Mariano: no ai centri commerciali
La Lega difende l'ex assessore

MARIANO «La linea della Lega Nord è chiara: siamo contrari ai centri commerciali e di questa filosofia gli amministratori locali devono tenerne conto». Cristian Tolettini, segretario provinciale del Carroccio, interviene sulla questione che sta squassando la politica marianese: l'ipotesi di prevedere nel nuovo piano del governo del territorio una struttura di grande distribuzione tra via Isonzo e viale Lombardia - condivisa da Pdl e Lega Nord - ha scatenato una serie di effetti a catena che il coordinatore provinciale del Carroccio cerca di disinnescare: «Nel caso specifico di Mariano - prosegue Tolettini -, considerato che non c'è nulla di deciso e di definito, sono convinto che gli amministratori saranno lungimiranti e governeranno nel rispetto degli indirizzi del movimento che nei confronti dei piccoli commercianti ha sempre avuto un atteggiamento e una parola di difesa».
Nel frattempo, però, in città il gruppo del Carroccio è alle prese con una situazione non facile da gestire e senza precedenti: l'ex assessore all'urbanistica Giuseppe Cerati si è dimesso in segno di protesta contro l'idea di realizzare il centro commerciale, motivazioni condivise dal segretario cittadino Walter Restani che di fatto si contrappongo alla fase di studio e di valutazione di una struttura del genere presa in esame dal sindaco Alessandro Turati e dal gruppo consiliare del Carroccio. Uno scenario di divisione mai registrato in passato: a Mariano, piuttosto, la Lega ha sempre mantenuto un atteggiamento di unione e compattezza rispetto ad altri partiti cittadini, alleati inclusi, che a volte hanno mostrato piccole o grandi smagliature.
«Ho dato la mia personale disponibilità a dare una mano per cercare di risolvere la questione - prosegue il coordinatore provinciale -: ho sentito telefonicamente gli amministratori marianesi e ho già garantito il mio intervento nel caso si rendesse necessario un incontro». Che qualcuno teme già possa avere un effetto “punitivo”: la storia della Lega, infatti, racconta che il movimento non ama le voci fuori dal coro e chi si dissocia dalla linea del gruppo (in questo caso le dimissioni di un assessore leghista rappresentano un gesto clamoroso per la realtà locale), in genere viene sospeso o espulso dal movimento. «Non sto valutando provvedimenti disciplinari di questo tipo nei confronti di Cerati, perché alla fine contano le persone e le motivazioni che stanno alla base di certi gesti. Non voglio essere ricordato per essere stato un coordinatore con la mannaia in mano perché queste cose non mi piacciono: preferisco il confronto e il dialogo».

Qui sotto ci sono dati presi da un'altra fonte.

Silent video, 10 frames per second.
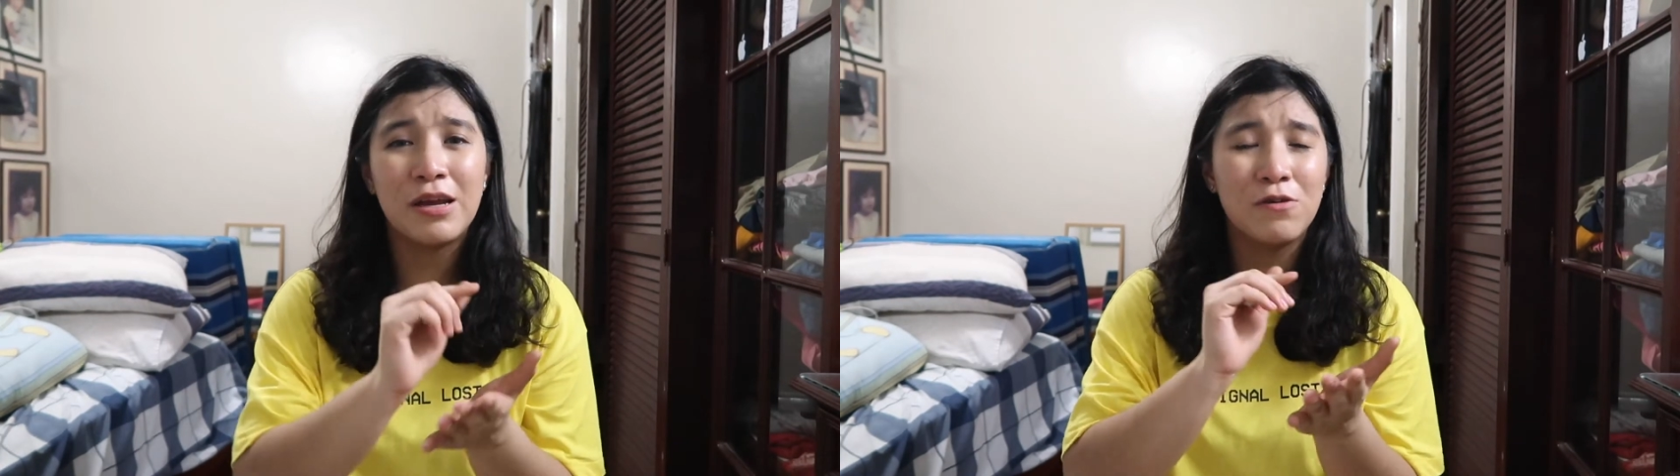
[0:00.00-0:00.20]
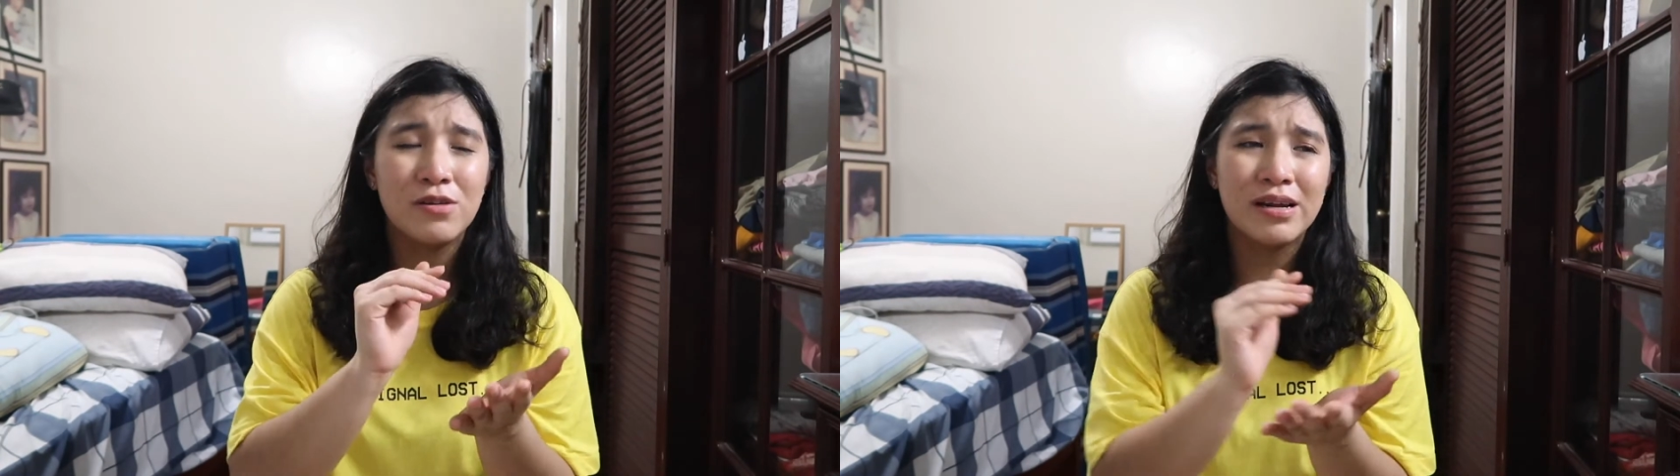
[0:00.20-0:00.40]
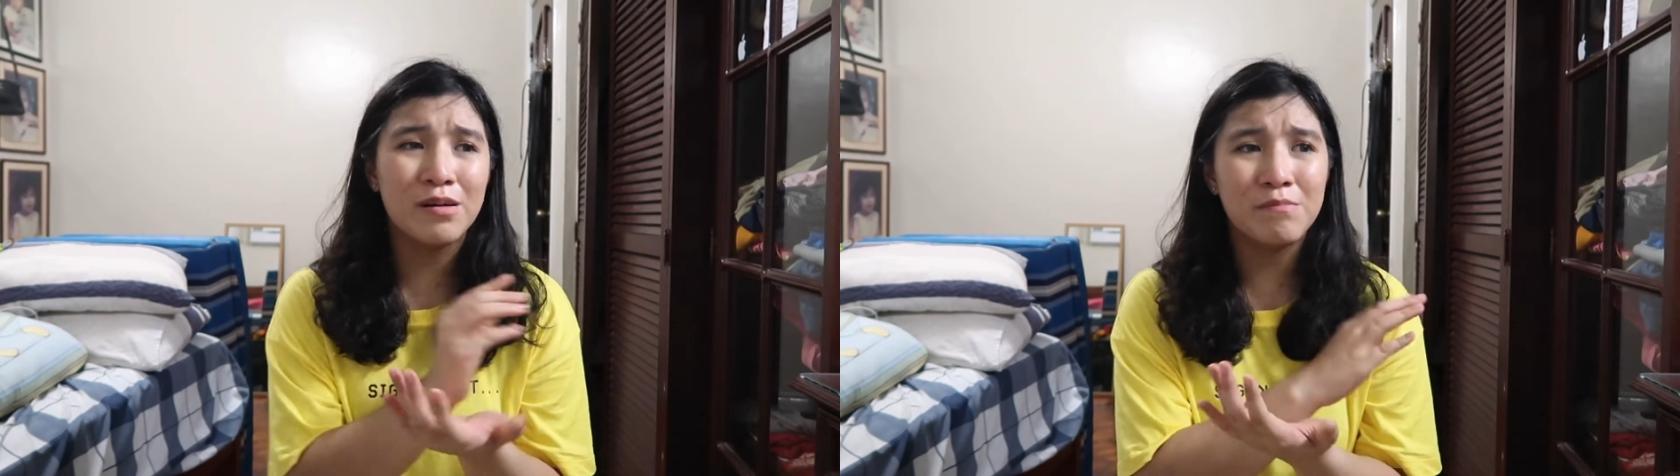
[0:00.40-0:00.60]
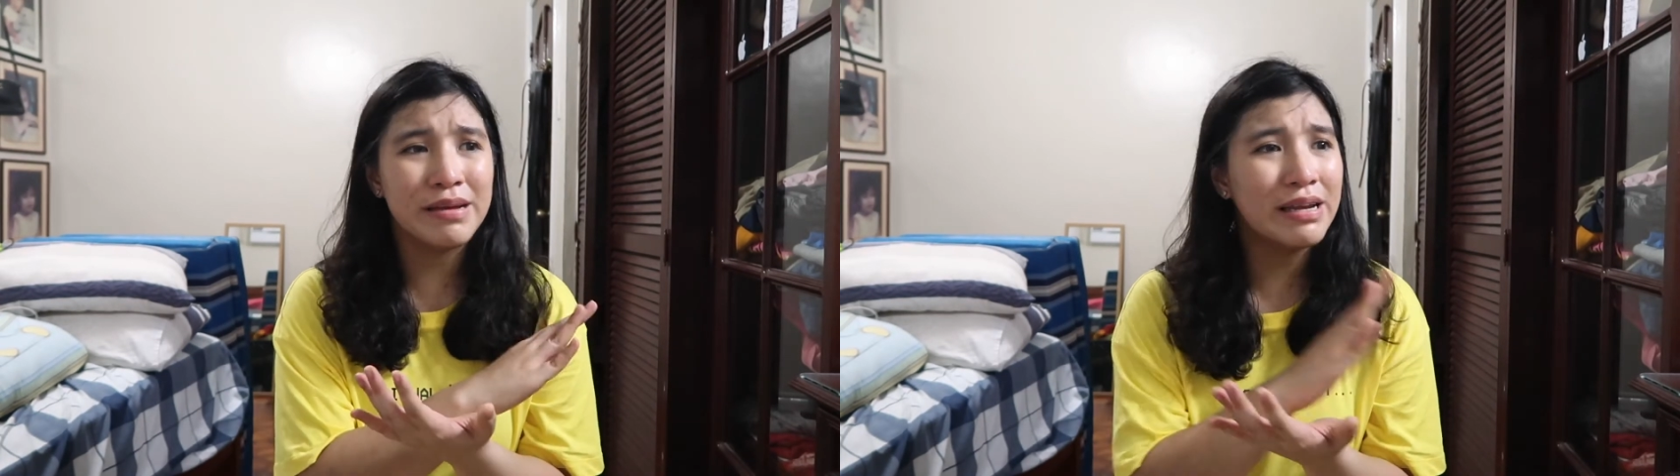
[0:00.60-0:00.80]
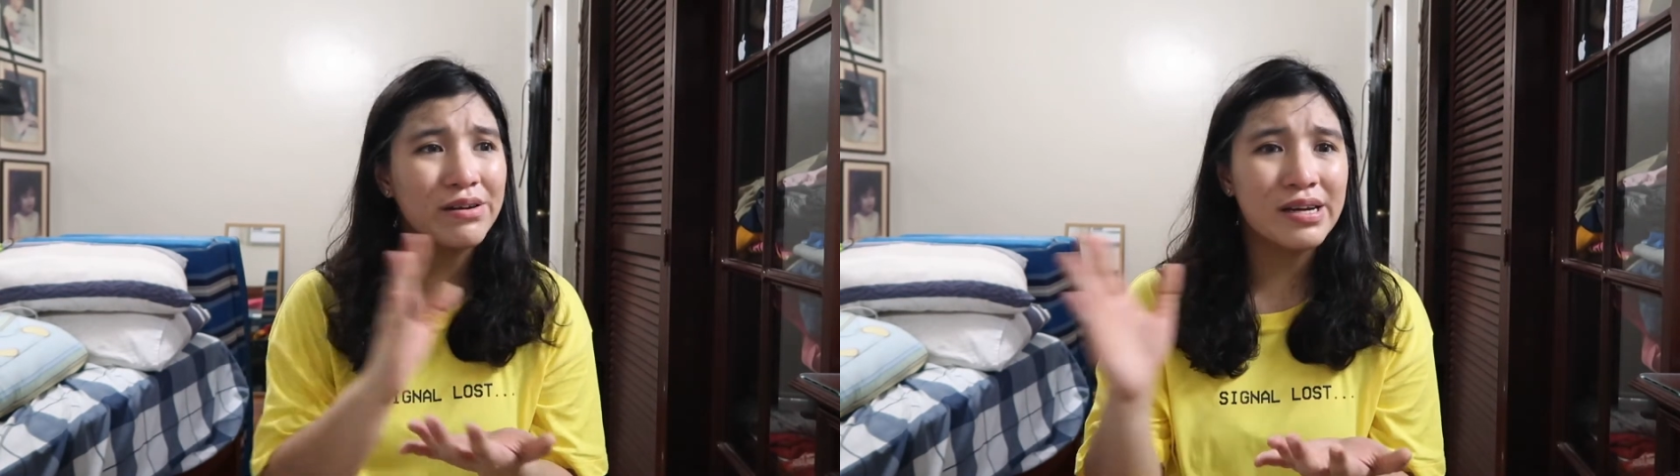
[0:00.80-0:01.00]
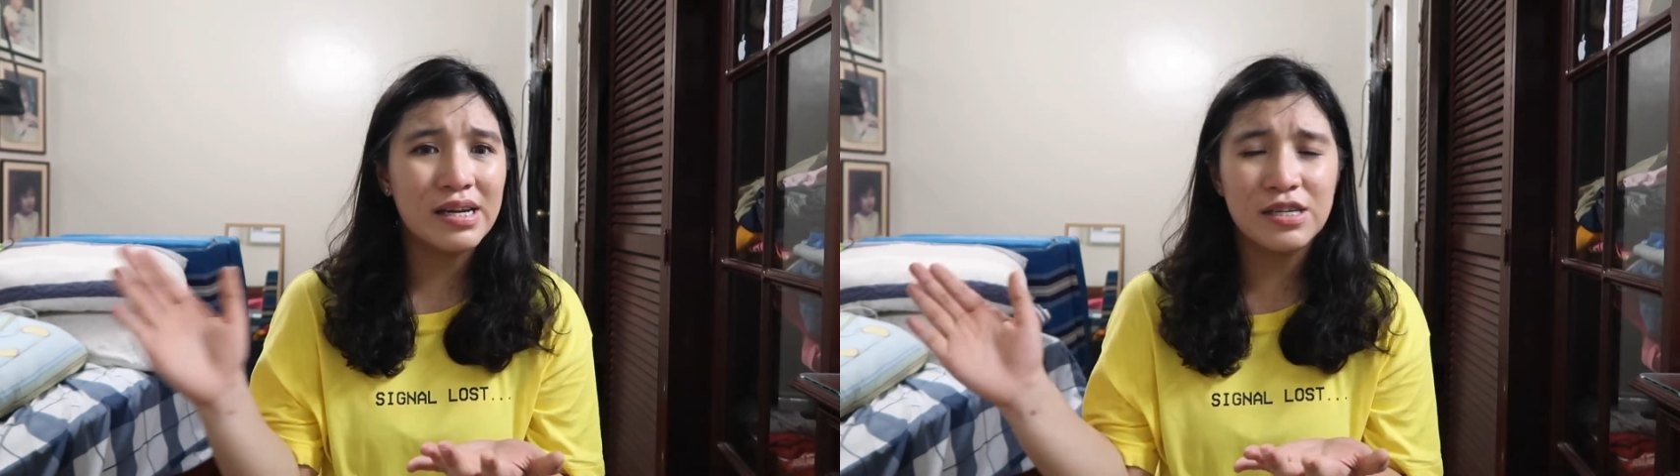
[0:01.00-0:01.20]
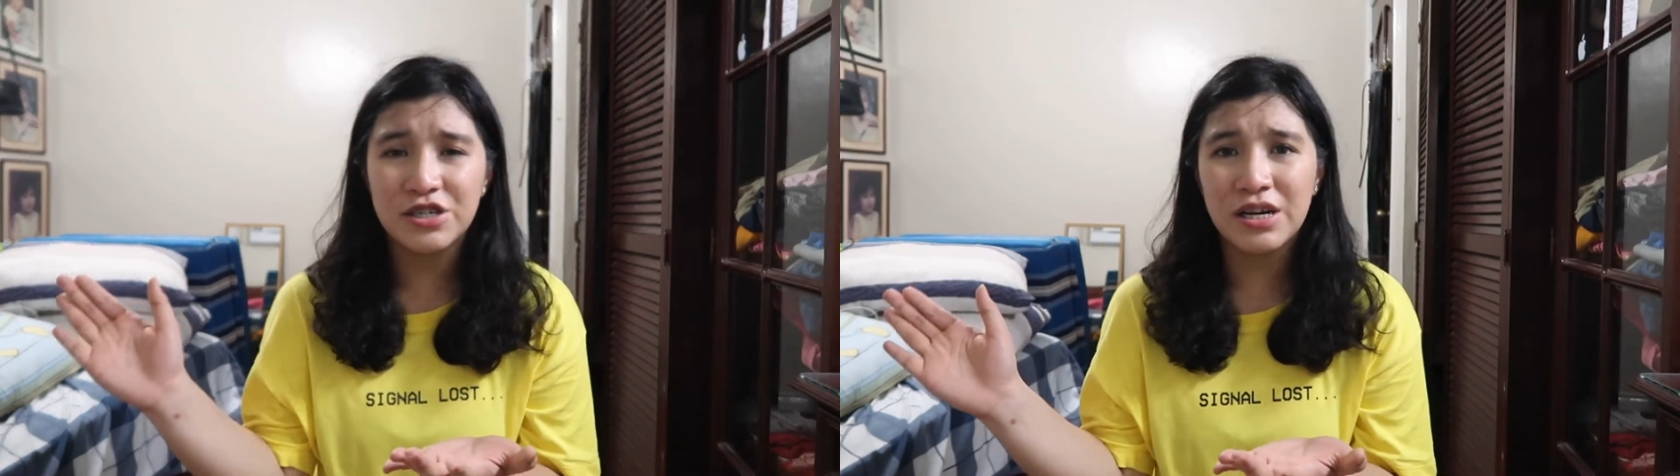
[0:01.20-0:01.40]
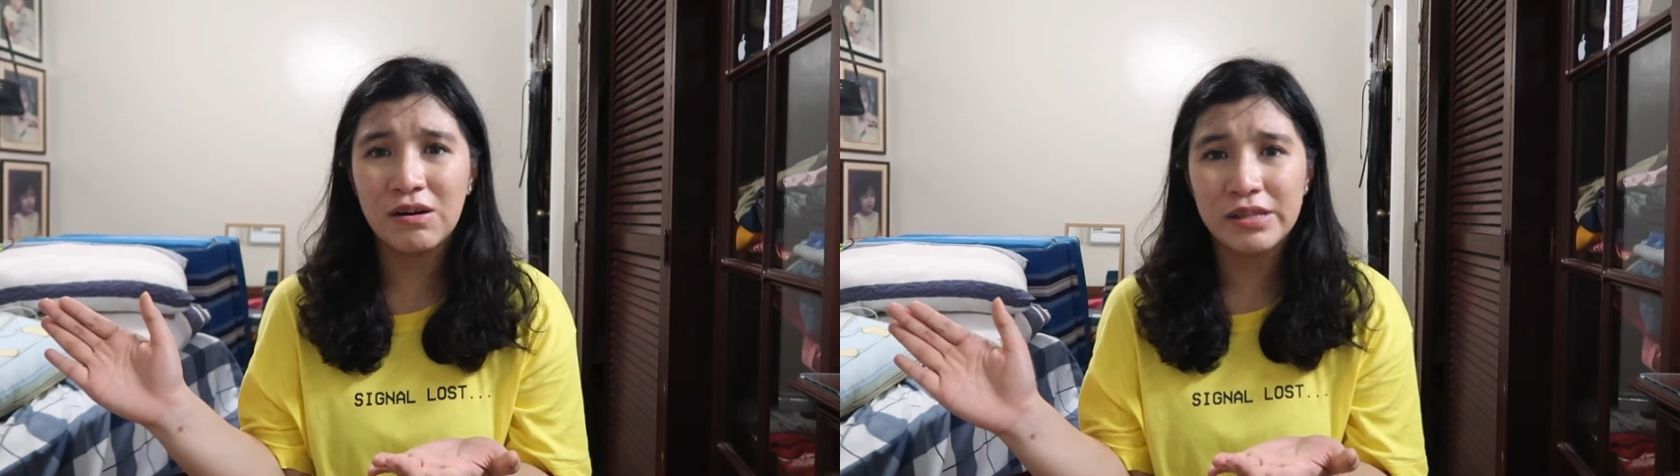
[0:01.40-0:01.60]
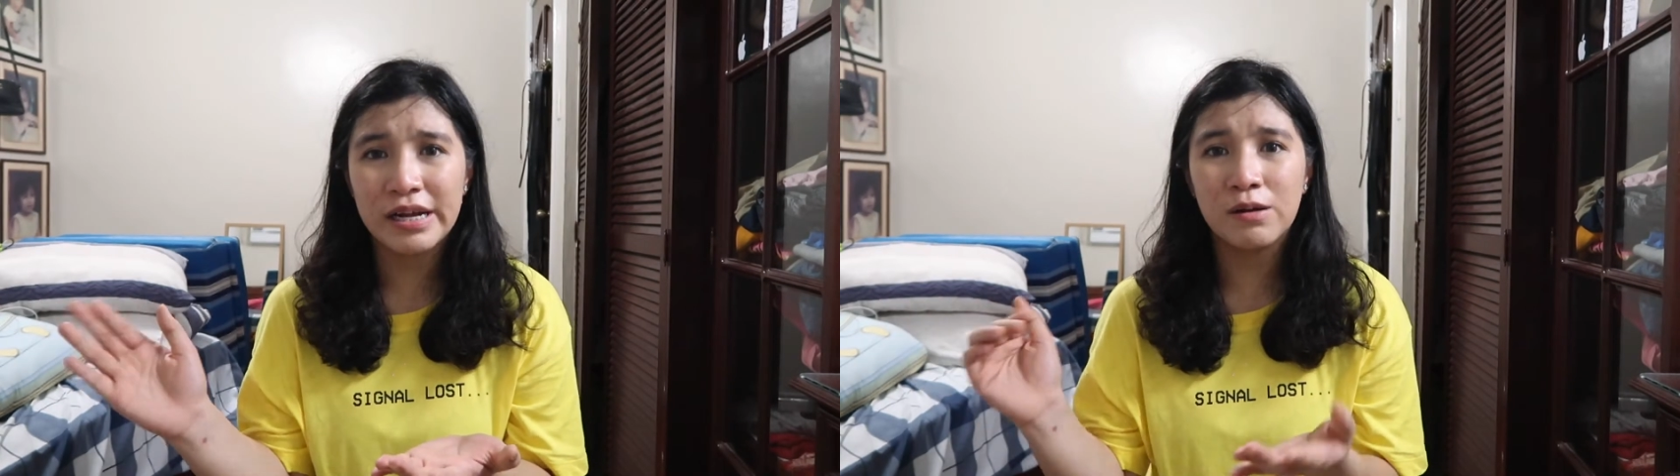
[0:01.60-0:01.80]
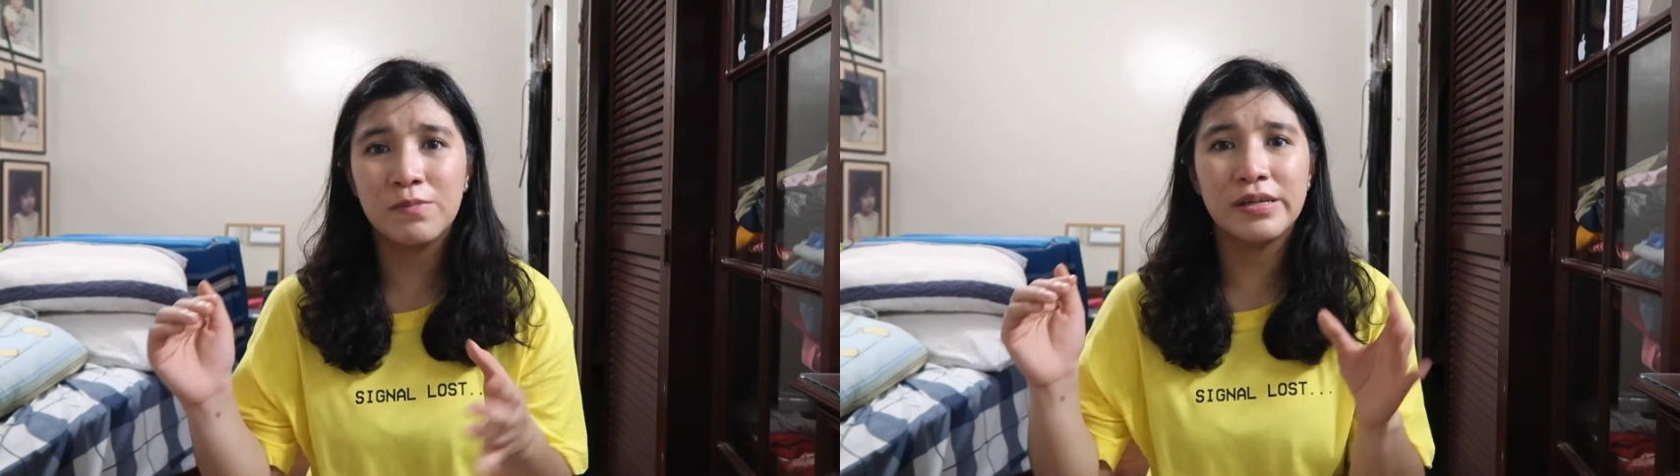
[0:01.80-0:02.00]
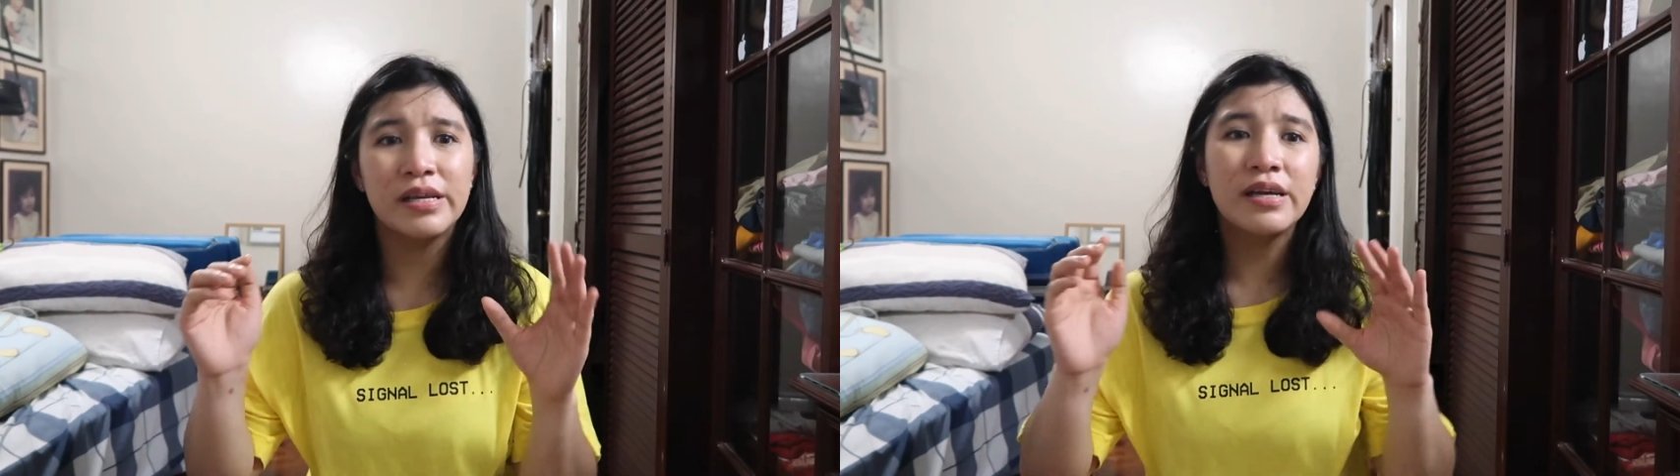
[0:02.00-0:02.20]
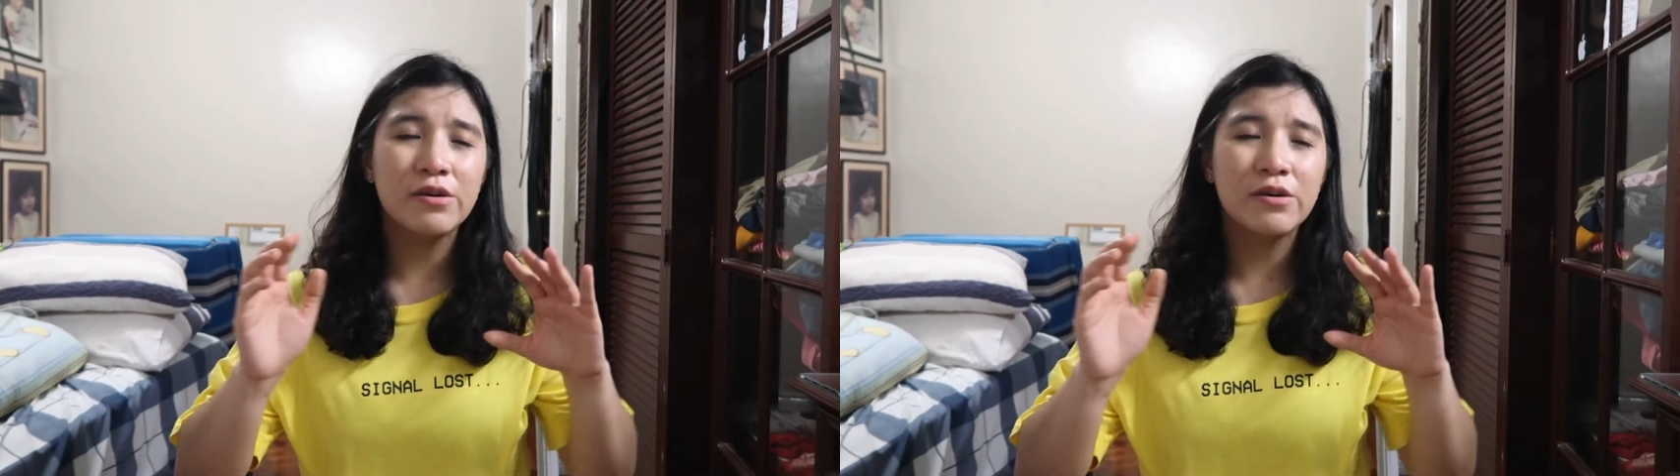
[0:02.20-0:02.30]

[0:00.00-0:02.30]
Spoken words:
I know there are many religions out there, but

Anche se, ammette, non ha condiviso la scelta di Cerati: «Posso capire che nella vita amministrativa delle persone possano esserci dei momenti di difficoltà, ma bisogna imparare a fare squadra e a uscire da certe situazioni. Inoltre ho trovato le dimissioni di Cerati quanto meno premature perché, considerato proprio il fatto che nulla è stato deciso su quel comparto, forse meglio avrebbe fatto a rimanere per difendere le sue idee. Avrei capito di più il gesto se fosse avvenuto poco prima o successivamente all'approvazione di un'operazione non condivisa, ma non è questa la situazione in cui ci troviamo». Eppure non solo pochi quelli che sostengono che se Cerati è arrivato a tanto, è perché a un certo punto si è sentito isolato, “tagliato fuori”: «Non ho vissuto direttamente le vicende - conclude Tolettini -, ma torno a ribadire che è meglio gestire certi problemi all'interno del gruppo piuttosto che risolverli rendendoli pubblici».